● What to do
Your answer should be one number: the count of lines in the data below that include "with".

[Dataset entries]
┌──

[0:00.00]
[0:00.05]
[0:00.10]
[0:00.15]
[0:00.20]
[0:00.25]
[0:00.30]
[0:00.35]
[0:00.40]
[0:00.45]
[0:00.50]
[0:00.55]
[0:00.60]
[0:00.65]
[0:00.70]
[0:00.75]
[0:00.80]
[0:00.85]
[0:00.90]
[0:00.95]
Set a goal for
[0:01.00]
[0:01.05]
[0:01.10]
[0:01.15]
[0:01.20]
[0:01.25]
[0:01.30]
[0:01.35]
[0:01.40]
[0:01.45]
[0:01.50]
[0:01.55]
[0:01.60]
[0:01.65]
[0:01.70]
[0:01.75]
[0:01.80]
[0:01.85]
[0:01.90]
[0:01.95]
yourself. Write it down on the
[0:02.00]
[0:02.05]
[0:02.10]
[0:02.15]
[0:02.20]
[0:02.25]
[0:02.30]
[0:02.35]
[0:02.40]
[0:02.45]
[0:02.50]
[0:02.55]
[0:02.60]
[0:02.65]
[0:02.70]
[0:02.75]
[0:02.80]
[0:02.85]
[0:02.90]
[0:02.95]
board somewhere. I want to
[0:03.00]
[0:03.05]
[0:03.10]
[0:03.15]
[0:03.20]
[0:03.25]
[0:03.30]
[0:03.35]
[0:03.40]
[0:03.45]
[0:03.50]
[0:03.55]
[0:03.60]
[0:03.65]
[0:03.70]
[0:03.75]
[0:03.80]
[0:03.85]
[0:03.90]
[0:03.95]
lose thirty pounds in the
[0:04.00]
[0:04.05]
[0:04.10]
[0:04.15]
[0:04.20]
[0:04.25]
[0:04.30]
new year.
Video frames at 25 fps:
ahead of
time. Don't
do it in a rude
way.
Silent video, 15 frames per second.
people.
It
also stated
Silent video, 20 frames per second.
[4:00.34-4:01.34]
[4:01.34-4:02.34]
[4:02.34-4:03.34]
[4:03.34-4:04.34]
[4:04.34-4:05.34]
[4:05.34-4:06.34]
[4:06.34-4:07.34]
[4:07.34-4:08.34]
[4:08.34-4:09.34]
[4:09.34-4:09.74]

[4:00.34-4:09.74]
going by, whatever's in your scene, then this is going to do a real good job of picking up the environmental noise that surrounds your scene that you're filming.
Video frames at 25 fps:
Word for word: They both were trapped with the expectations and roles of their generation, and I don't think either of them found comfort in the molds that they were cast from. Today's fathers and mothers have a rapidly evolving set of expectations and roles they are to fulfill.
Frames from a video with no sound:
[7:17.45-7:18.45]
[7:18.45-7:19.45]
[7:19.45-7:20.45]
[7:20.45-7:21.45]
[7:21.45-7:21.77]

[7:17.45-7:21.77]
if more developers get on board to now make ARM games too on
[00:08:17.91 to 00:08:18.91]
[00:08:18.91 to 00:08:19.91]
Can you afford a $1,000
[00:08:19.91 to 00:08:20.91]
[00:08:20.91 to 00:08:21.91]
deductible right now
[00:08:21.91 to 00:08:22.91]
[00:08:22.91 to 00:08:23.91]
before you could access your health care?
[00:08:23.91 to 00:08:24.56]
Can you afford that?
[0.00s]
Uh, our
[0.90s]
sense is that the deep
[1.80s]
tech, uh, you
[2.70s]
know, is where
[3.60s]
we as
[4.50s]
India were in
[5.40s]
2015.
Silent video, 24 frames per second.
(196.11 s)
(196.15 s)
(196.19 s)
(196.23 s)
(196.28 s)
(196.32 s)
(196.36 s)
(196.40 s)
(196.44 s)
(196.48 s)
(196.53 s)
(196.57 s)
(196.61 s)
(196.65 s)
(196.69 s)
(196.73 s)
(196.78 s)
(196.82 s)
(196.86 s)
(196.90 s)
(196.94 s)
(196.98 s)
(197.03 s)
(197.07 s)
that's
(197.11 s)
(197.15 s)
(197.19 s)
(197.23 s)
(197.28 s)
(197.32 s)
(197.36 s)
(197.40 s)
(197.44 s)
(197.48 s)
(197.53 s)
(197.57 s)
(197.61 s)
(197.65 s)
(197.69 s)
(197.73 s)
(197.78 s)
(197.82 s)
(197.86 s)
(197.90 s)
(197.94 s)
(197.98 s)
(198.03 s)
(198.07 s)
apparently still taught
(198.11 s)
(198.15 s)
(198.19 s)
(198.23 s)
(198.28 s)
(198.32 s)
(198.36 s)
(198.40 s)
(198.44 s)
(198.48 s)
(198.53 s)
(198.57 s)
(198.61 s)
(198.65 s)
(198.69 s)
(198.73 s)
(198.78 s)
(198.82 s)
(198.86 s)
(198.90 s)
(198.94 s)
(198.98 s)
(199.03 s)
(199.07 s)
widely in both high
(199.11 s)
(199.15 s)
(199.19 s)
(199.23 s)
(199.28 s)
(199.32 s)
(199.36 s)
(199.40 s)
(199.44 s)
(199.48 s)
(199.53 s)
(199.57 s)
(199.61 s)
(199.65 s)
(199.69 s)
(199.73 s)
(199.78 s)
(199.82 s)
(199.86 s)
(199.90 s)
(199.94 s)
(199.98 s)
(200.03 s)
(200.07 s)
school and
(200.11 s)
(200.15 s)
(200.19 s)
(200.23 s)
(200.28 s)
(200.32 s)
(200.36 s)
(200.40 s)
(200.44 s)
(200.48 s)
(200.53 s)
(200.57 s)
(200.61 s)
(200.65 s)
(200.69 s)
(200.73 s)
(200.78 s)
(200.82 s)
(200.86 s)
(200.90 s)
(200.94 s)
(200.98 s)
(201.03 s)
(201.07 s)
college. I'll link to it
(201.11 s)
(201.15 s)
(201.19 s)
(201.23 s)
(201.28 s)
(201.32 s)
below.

└──

● Task result
2